*Data:*

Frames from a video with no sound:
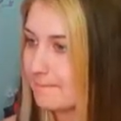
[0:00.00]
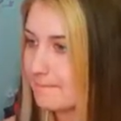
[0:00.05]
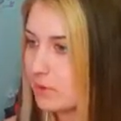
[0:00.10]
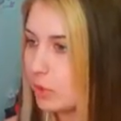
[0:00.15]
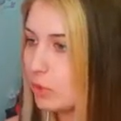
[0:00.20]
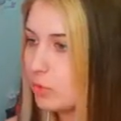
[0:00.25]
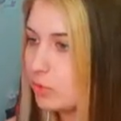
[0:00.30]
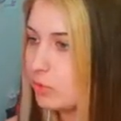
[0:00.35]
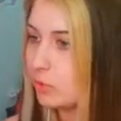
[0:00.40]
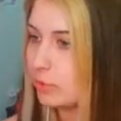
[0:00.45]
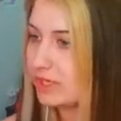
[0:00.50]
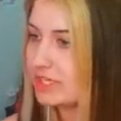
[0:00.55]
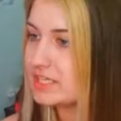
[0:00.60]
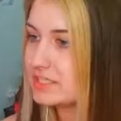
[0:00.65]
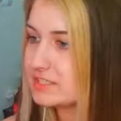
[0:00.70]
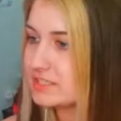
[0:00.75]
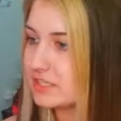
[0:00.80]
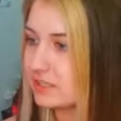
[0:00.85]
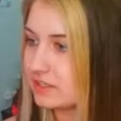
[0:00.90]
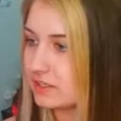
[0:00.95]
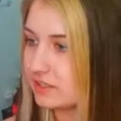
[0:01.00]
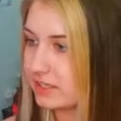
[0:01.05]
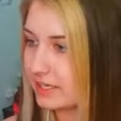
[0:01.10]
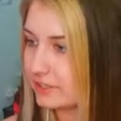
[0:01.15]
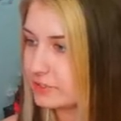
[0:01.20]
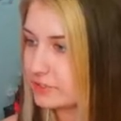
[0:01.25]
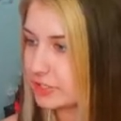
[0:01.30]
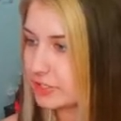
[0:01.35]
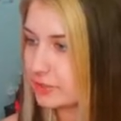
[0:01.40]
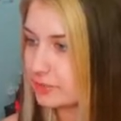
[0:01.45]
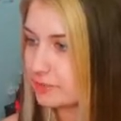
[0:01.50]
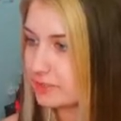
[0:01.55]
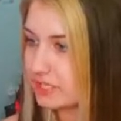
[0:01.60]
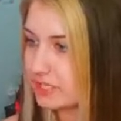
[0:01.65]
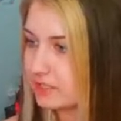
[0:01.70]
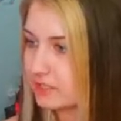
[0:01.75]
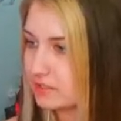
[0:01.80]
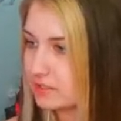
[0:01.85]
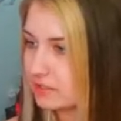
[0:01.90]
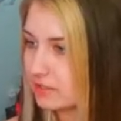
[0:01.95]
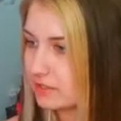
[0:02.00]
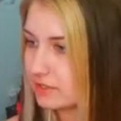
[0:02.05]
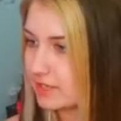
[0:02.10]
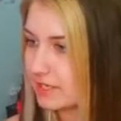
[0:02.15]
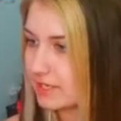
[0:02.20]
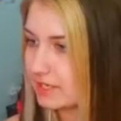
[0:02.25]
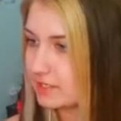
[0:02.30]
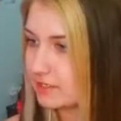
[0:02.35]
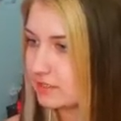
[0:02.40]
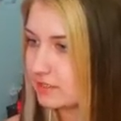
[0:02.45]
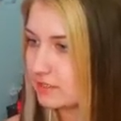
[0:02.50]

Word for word: Oh, he's gonna electrocute me. Alright.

*Directions for this task:* Could you output the lines above exactly, with no pictures included?

*Exercise output:*
Frames from a video with no sound:
[0:00.00]
[0:00.05]
[0:00.10]
[0:00.15]
[0:00.20]
[0:00.25]
[0:00.30]
[0:00.35]
[0:00.40]
[0:00.45]
[0:00.50]
[0:00.55]
[0:00.60]
[0:00.65]
[0:00.70]
[0:00.75]
[0:00.80]
[0:00.85]
[0:00.90]
[0:00.95]
[0:01.00]
[0:01.05]
[0:01.10]
[0:01.15]
[0:01.20]
[0:01.25]
[0:01.30]
[0:01.35]
[0:01.40]
[0:01.45]
[0:01.50]
[0:01.55]
[0:01.60]
[0:01.65]
[0:01.70]
[0:01.75]
[0:01.80]
[0:01.85]
[0:01.90]
[0:01.95]
[0:02.00]
[0:02.05]
[0:02.10]
[0:02.15]
[0:02.20]
[0:02.25]
[0:02.30]
[0:02.35]
[0:02.40]
[0:02.45]
[0:02.50]

Word for word: Oh, he's gonna electrocute me. Alright.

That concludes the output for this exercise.